In realtà, sarebbe doveroso muoversi presto in tal senso, perché le misure di contenimento del virus non hanno fatto altro che incrementare l’ecosistema di relazioni digitali già in espansione, tanto che anche la CEDU (Corte Europea dei Diritti dell’Uomo), con una recentissima pronuncia dell’11 febbraio 2020, ha statuito che la c.d. cyberviolenza è da considerare a tutti gli effetti come violenza contro le donne e, di conseguenza, tutte le autorità nazionali non possono esentarsi dal disciplinare con misure più stringenti casi come lo stalking via web o l’utilizzo abusivo di account informatici di una donna da parte dell’ex marito o l’ex partner.

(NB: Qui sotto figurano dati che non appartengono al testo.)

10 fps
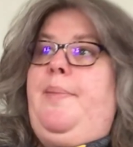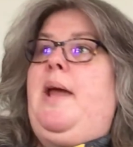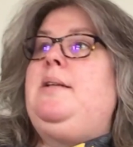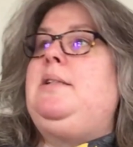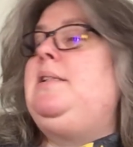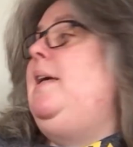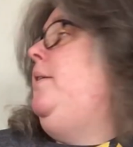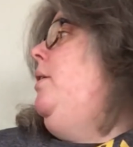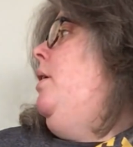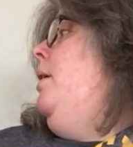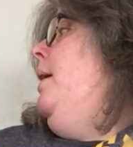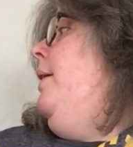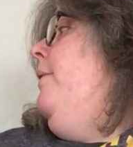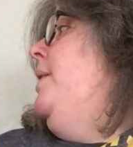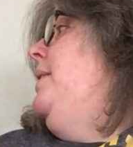As I said
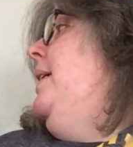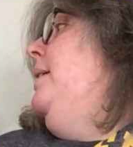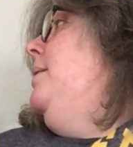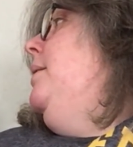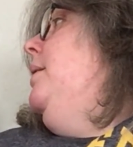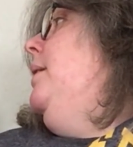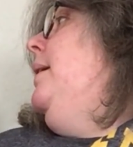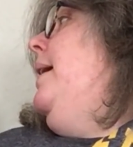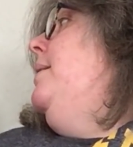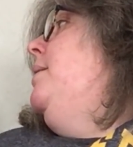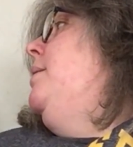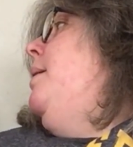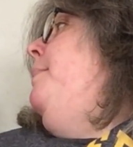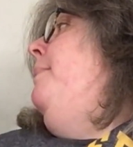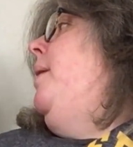earlier, I did get
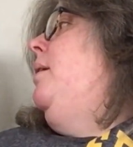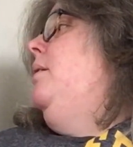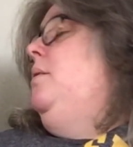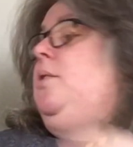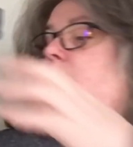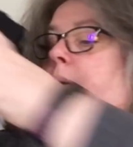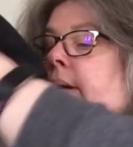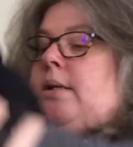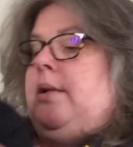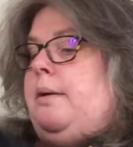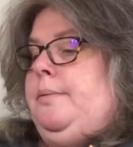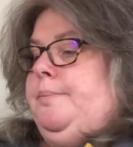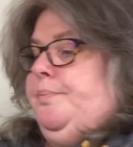some sewing done.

Nel silenzio della legge, la Giurisprudenza si è trovata costretta a pronunciarsi sul fenomeno, spesso riconducendolo entro lo schema dello stalking fisico. Attualmente sta inoltre cercando di colmare le lacune normative: emblematica, sul punto, è stata una recentissima sentenza della Suprema Corte, con cui ha statuito che una pubblicazione di numerosi post offensivi e denigratori sulla schermata iniziale di Facebook, homepage accessibile e visibile da tutti gli utenti del social network, non integra la condotta di atti rei persecutori di cui all’art. 612-bis c.p.: infatti la lettura dei post pubblicati è rimessa alla scelta individuale del singolo e, pertanto, non si può ritenere indirizzata direttamente alle vittime. Il Giudice di legittimità ha quindi escluso la presenza dell’invasività inevitabilmente connessa all’invio di messaggi “privati”, come quelli per mezzo di sms o whatsapp. (Cass. Pen. Sez. V, sent. 3 dicembre 2020, n° 34512).

La strada da percorrere in termini di consapevolezza, prevenzione e tutela effettiva di questi fenomeni specifici è ancora lunga.

Ad oggi, per le molestie nel c.d. cyberspazio ci si può servire della difesa legale predisposta per gli atti persecutori e sporgere denuncia contro il molestatore virtuale o chiedere il suo ammonimento all’autorità di pubblica sicurezza, ma ciò non è sufficiente.

Infatti, proprio come è stato fatto per lo stalking fisico, l’Italia dovrebbe intervenire con una riforma in grado di disciplinare ogni aspetto di tale dinamica criminosa in forte espansione, a partire dall’introduzione di una fattispecie incriminatrice ad hoc, senza lasciare che gli Ermellini continuino ad affidarsi solo all’art. 612- bis c.p.

Possiamo concludere affermando che la pandemia non è riuscita a fermare alcuna forma di violenza, neppure quelle che spesso si sviluppano fuori dalle mura domestiche. La costrizione a passare ore e ore presso la propria abitazione ha creato maggior dipendenza dai dispositivi tecnologici, tanto che, talvolta, sono riusciti a diventare perfetti complici di persecutori digitali per terrorizzare o mettere a disagio sul web vittime prescelte.

A fronte di tale allarmante scenario , il Governo Italiano si è dichiarato pronto a predisporre un nuovo piano strategico nazionale antiviolenza 2021-2024 che sia in grado di rafforzare la protezione delle donne vittime di ogni tipo di abuso nonché aumentare la sensibilizzazione per il fenomeno.

In occasione della settimana della Festa della Donna, ci auguriamo che le riforme auspicabili e i programmi in evoluzione si realizzino, al fine di celebrare in futuro questa ricorrenza con un più forte bagaglio di certezze e sicurezze a tutela dell’universo femminile, troppe volte esposto a irreparabili violenze.